-- Data follows --
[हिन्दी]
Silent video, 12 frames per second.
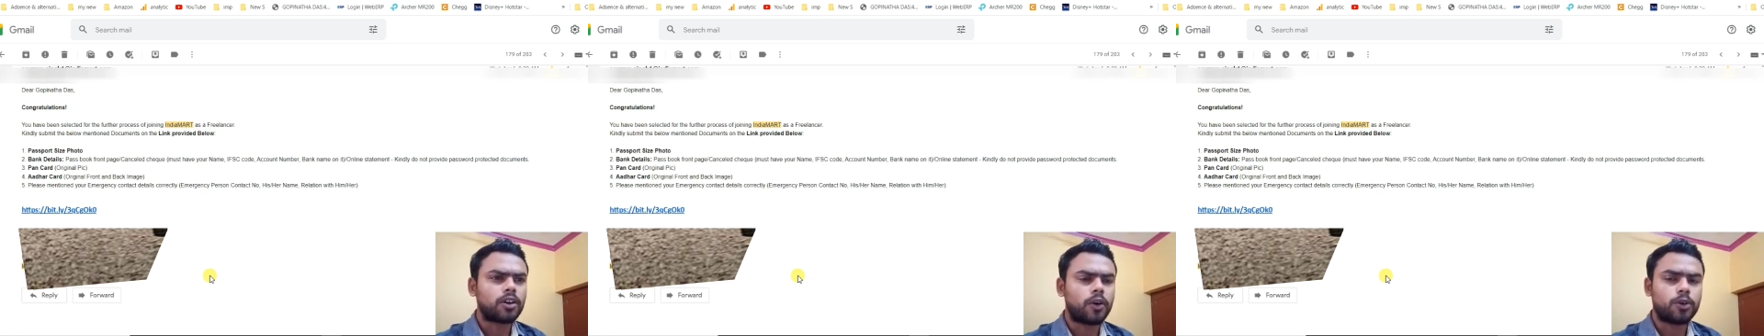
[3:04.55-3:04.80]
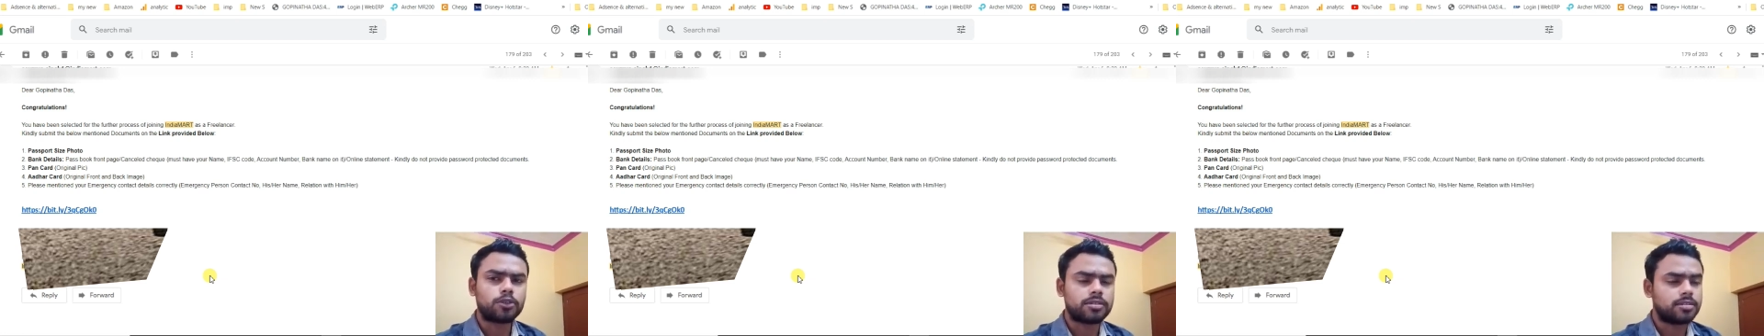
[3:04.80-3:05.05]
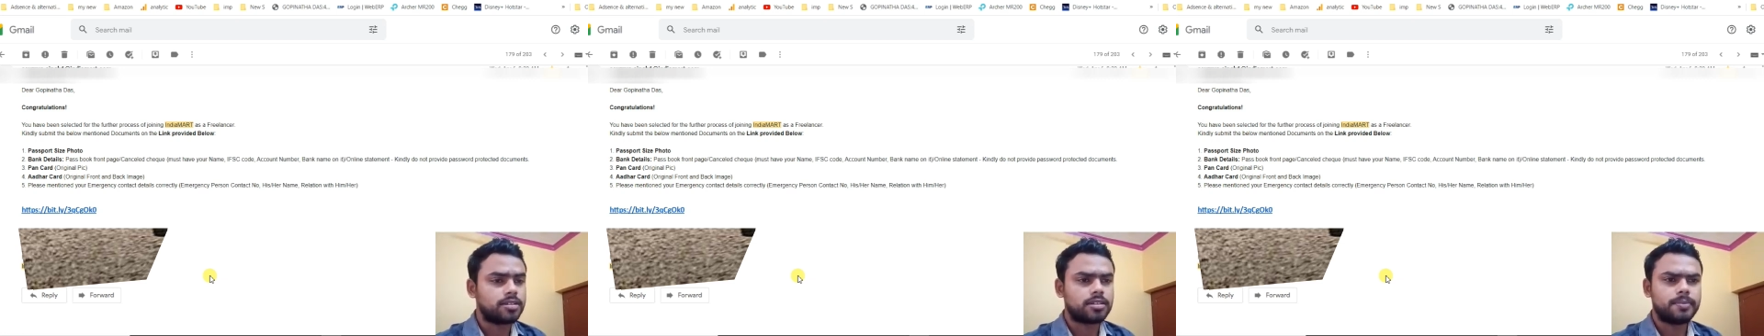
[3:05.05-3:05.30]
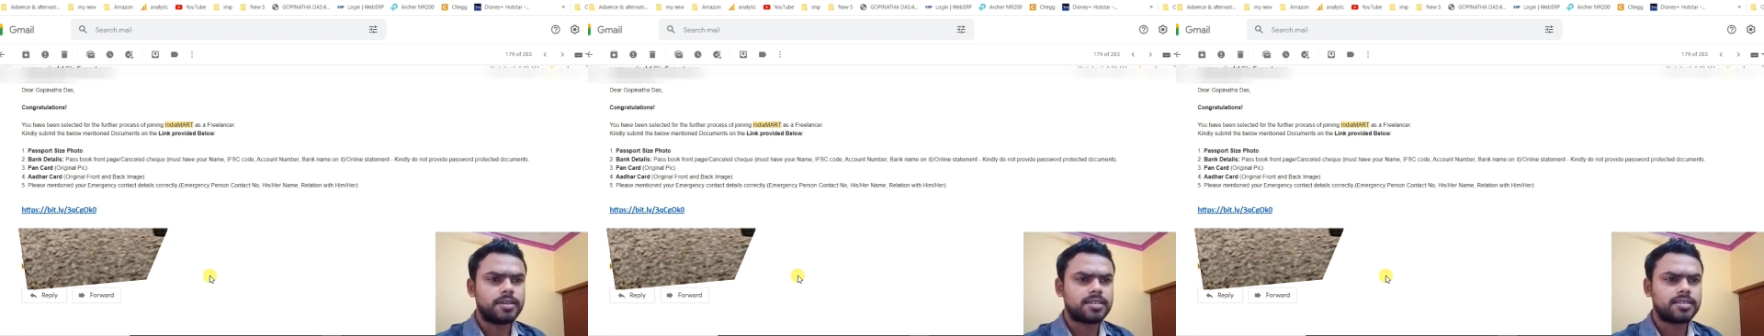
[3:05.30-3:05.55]

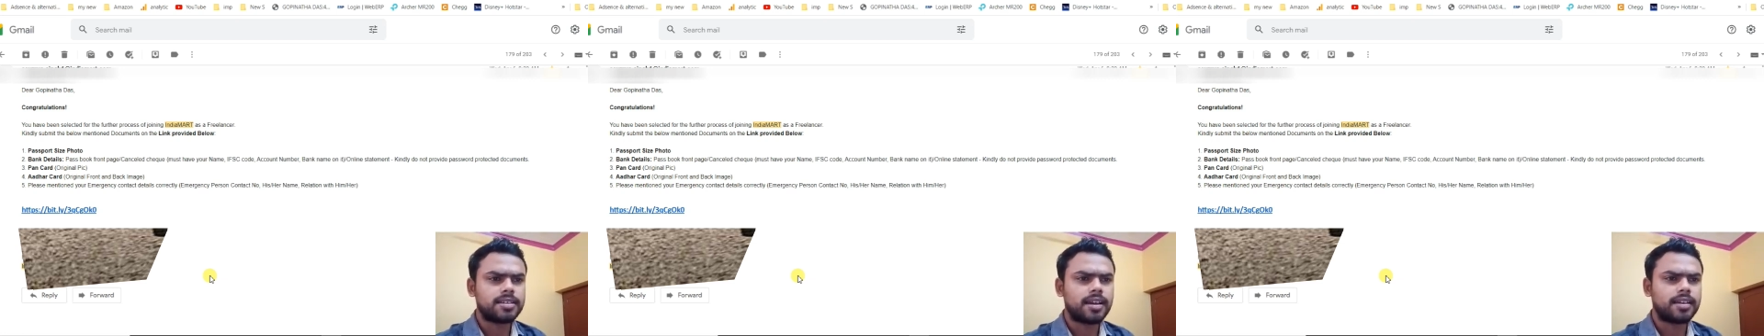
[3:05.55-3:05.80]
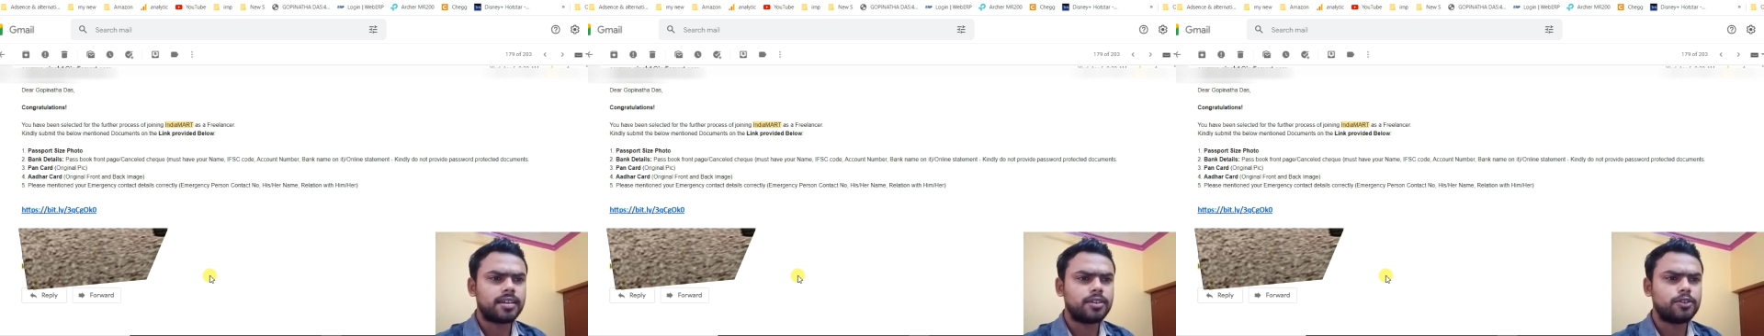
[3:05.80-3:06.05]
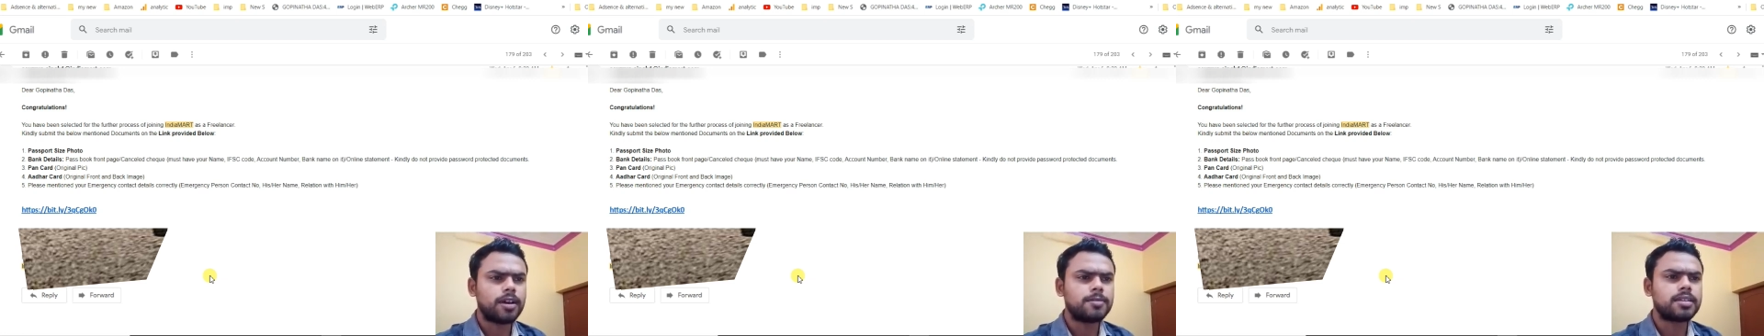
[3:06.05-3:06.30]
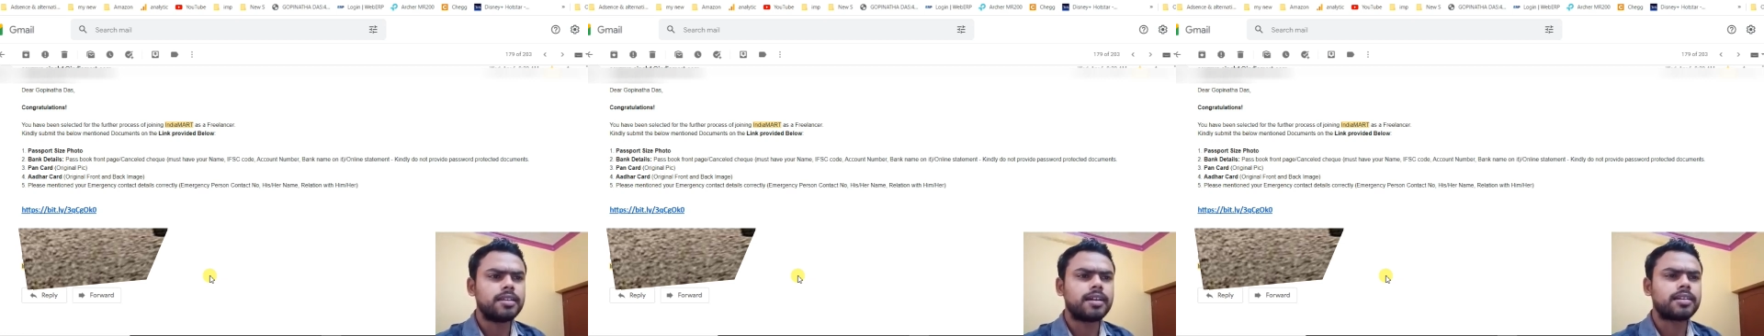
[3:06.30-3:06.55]
कॉन्ग्रेचुलेसन मैसेज आएगी यू हैव
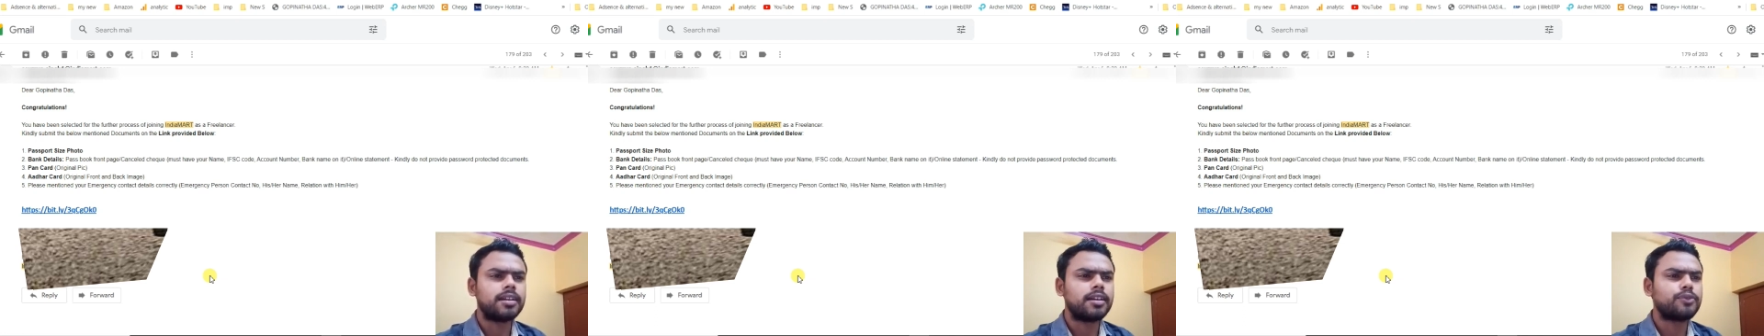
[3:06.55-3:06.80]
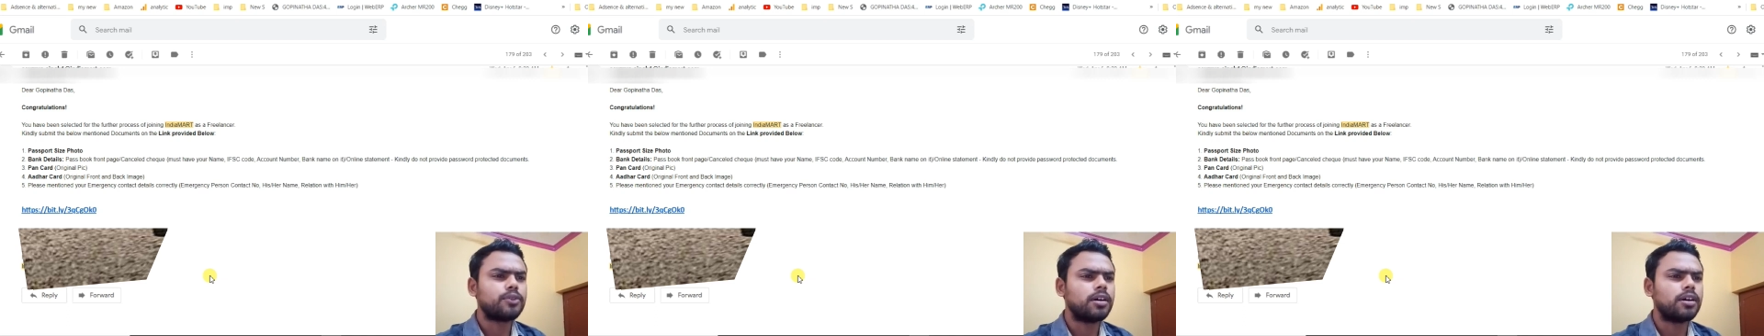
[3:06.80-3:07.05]
सिलेक्टेड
-- Data concluded --
§ **Try it**: Your task is to reproduce exactly the lines running from the line that contains "[3:04.55-3:04.80]" to the end of the records, pictures excluded.

§ **Answer below**:
[3:04.55-3:04.80]
[3:04.80-3:05.05]
[3:05.05-3:05.30]
[3:05.30-3:05.55]

[3:05.55-3:05.80]
[3:05.80-3:06.05]
[3:06.05-3:06.30]
[3:06.30-3:06.55]
कॉन्ग्रेचुलेसन मैसेज आएगी यू हैव
[3:06.55-3:06.80]
[3:06.80-3:07.05]
सिलेक्टेड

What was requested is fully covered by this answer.